Jean Charest a intercédé pour Énergie Est au cabinet de Trudeau

CP

Jean Charest a vainement tenté d'organiser une rencontre entre les promoteurs de l'oléoduc Énergie Est et le secrétaire principal de Justin Trudeau plus tôt cette année, écrit jeudi le "Globe and Mail".

Dans un article signé du journaliste Daniel Leblanc, le quotidien écrit que le cabinet du premier ministre Trudeau a refusé parce que la démarche de l'ancien premier ministre québécois ne respectait pas les règles fédérales en matière de lobbyisme.

Le cabinet du premier ministre a confirmé au "Globe and Mail" qu'au cours d'une conversation sur différents sujets avec Gerald Butts, secrétaire principal de Justin Trudeau, M. Charest avait évoqué la possibilité d'organiser une telle rencontre, plus tôt cette année.

La directrice des communications, Kate Purchase, a indiqué mardi au "Globe and Mail" que M. Butts avait alors été très clair avec M. Charest: il sera heureux d'envisager une rencontre avec les dirigeants de TransCanada si la requête respecte les règles en matière de lobbyisme.

M. Charest, aujourd'hui avocat associé au cabinet montréalais McCarthy Tétrault, n'a pas commenté l'information.

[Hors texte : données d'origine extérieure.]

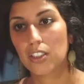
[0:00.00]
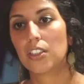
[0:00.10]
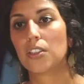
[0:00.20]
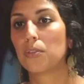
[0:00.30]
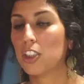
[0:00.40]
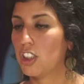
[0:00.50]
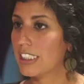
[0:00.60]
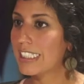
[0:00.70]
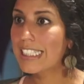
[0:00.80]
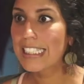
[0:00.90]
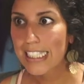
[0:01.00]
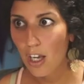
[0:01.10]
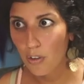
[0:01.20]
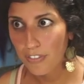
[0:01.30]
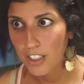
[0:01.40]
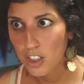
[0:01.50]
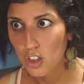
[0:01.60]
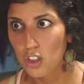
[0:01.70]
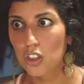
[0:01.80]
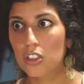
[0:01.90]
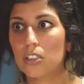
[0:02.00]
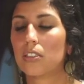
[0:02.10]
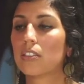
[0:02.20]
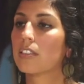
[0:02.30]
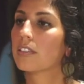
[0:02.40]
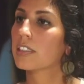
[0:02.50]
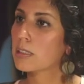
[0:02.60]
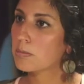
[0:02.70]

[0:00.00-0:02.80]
Specifically after Be Well?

La porte-parole de la firme, Hélène Sansoucy, a refusé de confirmer au "Globe" que M. Charest était intervenu, ou même que la société TransCanada, promoteur du projet d'oléoduc Énergie Est, est un client du cabinet d'avocats. TransCanada a aussi refusé de confirmer l'information du quotidien.

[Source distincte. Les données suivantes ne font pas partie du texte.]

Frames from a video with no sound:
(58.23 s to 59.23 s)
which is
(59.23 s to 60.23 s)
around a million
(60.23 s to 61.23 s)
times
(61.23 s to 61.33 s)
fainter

M. Charest n'est pas inscrit au Registre des lobbyistes. En vertu de la Loi sur le lobbyisme, quiconque intercède, contre rétribution, auprès du gouvernement _ notamment pour organiser une rencontre _ doit être inscrit au registre. Or, les documents publics consultés par le journaliste du "Globe" ne permettent pas de déterminer si M. Charest a été payé pour intercéder en faveur de TransCanada ou s'il aurait dû s'inscrire au registre avant d'en parler à M. Butts.

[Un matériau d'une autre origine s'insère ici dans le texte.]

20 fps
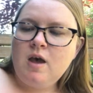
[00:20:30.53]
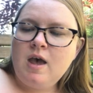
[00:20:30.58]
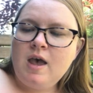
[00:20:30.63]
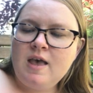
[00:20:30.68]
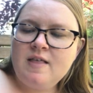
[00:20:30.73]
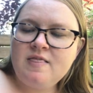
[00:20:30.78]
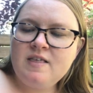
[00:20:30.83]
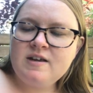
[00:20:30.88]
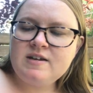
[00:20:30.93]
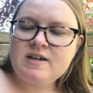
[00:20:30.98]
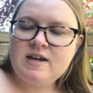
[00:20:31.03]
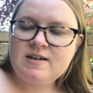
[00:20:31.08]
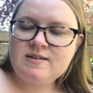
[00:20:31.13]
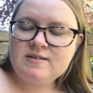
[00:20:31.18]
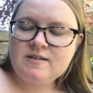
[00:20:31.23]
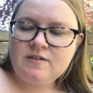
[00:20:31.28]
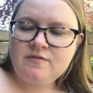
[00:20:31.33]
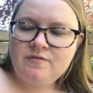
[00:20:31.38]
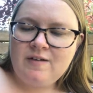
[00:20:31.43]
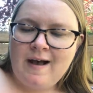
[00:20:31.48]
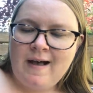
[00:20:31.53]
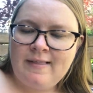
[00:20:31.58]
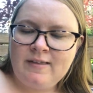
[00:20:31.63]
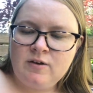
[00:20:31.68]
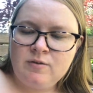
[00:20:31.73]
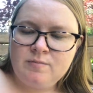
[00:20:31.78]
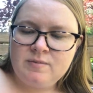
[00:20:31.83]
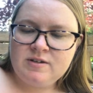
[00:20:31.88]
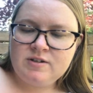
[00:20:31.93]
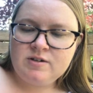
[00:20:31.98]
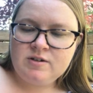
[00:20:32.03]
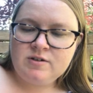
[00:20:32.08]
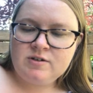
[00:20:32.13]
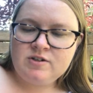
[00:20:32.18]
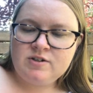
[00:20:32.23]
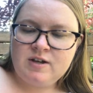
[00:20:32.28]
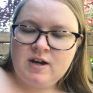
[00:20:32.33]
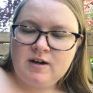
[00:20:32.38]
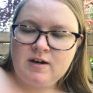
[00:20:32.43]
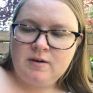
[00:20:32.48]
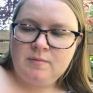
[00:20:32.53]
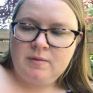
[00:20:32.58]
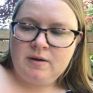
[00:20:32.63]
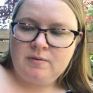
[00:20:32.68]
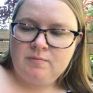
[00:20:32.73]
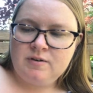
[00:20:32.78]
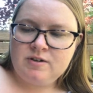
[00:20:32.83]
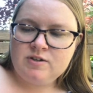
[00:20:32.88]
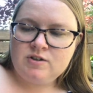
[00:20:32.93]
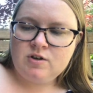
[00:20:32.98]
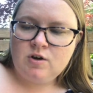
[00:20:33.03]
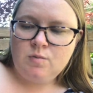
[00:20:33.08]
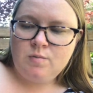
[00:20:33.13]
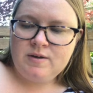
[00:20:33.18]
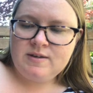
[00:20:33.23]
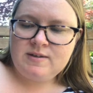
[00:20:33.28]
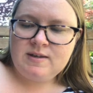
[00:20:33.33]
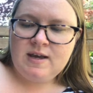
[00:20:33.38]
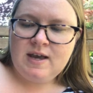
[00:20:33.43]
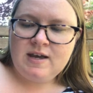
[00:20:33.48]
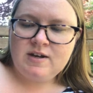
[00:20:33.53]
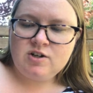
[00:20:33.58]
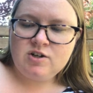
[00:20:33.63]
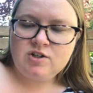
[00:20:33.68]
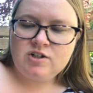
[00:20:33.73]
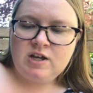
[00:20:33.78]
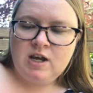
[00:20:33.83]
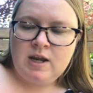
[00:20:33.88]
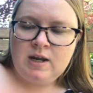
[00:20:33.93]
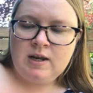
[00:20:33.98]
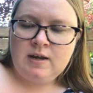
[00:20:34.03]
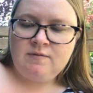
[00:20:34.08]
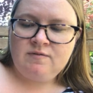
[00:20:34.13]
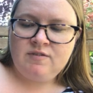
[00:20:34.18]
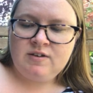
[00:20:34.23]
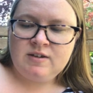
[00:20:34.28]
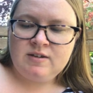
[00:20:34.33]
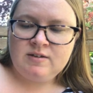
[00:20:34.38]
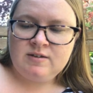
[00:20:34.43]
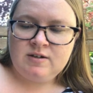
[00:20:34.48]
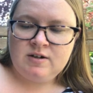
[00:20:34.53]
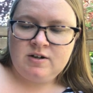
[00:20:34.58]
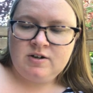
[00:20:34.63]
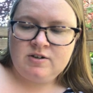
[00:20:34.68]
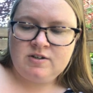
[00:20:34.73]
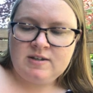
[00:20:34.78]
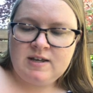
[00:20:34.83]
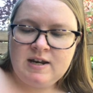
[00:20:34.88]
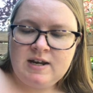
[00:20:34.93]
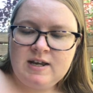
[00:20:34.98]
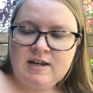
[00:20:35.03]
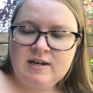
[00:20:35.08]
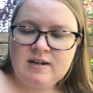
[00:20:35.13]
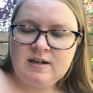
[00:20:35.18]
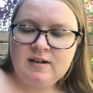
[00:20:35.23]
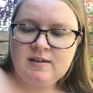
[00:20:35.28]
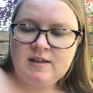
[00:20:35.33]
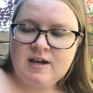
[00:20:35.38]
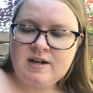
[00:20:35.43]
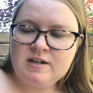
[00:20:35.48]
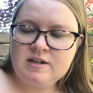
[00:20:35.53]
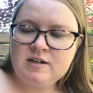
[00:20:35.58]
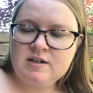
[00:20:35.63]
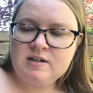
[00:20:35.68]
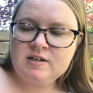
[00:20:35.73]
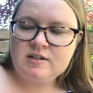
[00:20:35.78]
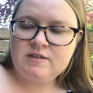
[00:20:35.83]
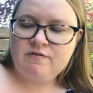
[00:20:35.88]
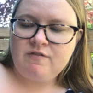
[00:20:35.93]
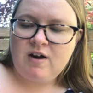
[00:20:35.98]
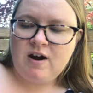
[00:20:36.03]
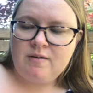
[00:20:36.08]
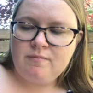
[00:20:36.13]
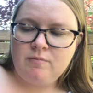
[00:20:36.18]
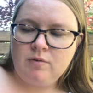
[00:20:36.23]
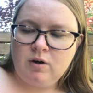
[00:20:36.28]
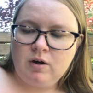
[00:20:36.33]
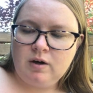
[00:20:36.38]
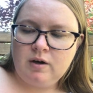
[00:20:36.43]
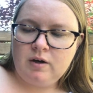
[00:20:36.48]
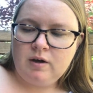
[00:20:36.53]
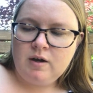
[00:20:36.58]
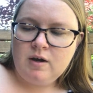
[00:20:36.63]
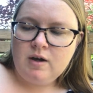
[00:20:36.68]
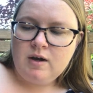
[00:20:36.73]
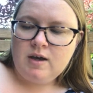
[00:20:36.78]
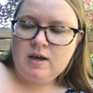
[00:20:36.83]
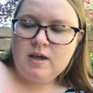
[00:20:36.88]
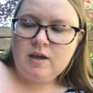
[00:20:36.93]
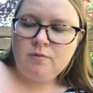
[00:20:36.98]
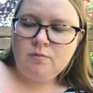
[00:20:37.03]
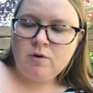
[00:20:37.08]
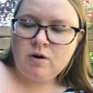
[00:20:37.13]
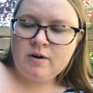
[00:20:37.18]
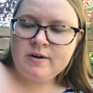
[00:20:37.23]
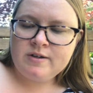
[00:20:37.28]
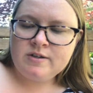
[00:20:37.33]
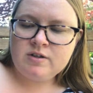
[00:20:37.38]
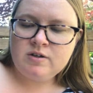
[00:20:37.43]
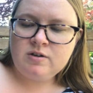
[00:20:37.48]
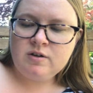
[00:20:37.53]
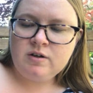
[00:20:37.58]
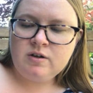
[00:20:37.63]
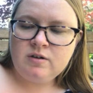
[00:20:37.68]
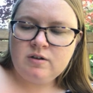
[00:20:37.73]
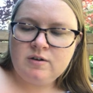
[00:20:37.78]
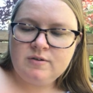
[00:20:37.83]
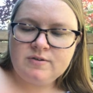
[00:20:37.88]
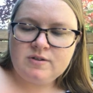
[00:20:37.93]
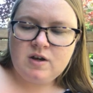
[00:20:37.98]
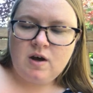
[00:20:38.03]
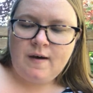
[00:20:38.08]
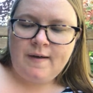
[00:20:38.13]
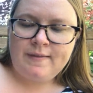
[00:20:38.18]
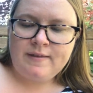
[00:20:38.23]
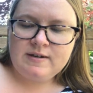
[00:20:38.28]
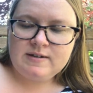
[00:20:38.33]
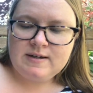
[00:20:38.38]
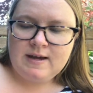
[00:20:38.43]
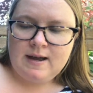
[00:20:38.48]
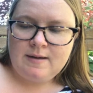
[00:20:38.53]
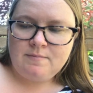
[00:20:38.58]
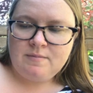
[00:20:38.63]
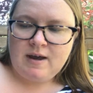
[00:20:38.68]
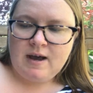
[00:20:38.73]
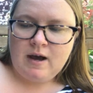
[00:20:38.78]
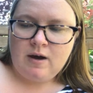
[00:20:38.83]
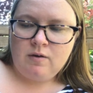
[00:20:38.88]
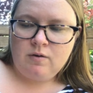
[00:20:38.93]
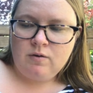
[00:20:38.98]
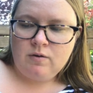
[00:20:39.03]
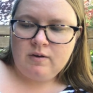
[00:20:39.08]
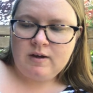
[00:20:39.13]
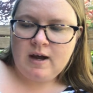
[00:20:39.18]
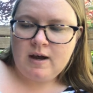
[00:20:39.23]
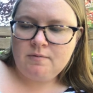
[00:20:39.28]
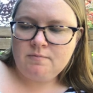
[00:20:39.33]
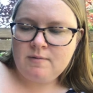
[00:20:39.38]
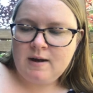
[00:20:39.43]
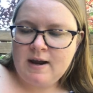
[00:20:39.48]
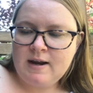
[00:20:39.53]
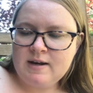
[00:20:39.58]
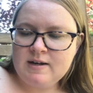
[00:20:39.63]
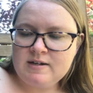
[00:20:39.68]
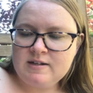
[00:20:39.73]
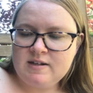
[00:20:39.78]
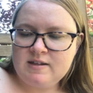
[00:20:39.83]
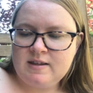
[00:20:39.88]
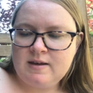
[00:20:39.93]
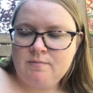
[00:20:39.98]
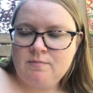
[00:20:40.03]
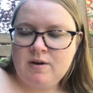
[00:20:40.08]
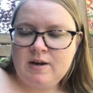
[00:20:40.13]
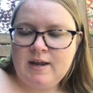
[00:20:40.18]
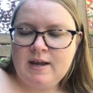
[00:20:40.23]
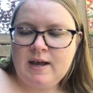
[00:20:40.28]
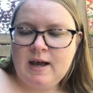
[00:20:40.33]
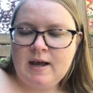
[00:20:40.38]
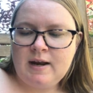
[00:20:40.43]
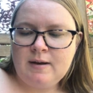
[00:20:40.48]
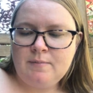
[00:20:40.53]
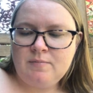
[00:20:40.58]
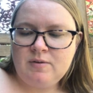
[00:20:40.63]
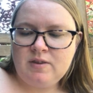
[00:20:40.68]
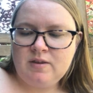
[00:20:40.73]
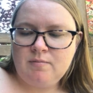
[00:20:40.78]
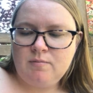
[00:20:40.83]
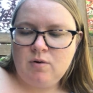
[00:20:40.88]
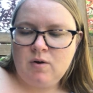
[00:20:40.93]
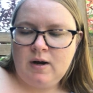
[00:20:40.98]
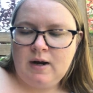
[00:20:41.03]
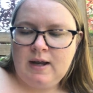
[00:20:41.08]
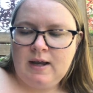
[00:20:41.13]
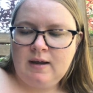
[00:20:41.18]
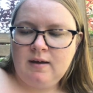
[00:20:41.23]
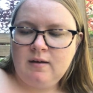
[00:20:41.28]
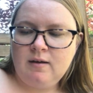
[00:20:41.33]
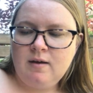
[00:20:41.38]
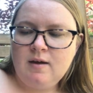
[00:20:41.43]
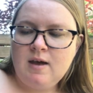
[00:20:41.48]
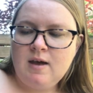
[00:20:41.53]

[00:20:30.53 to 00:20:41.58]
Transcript: In the days that followed, Mr. Zuckerman was so busy entertaining visitors that he neglected his farm work. He wore his good clothes all the time now, got right into them when he got up in the morning.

L'oléoduc Énergie Est, qui ne fait pas l'unanimité au Québec, acheminerait plus d'un million de barils de pétrole par jour de l'Alberta et de la Saskatchewan vers des raffineries du Québec et de Saint-Jean, au Nouveau-Brunswick. Du port de Saint-Jean, le pétrole ainsi "sorti" du centre du pays pourrait être exporté vers les marchés étrangers.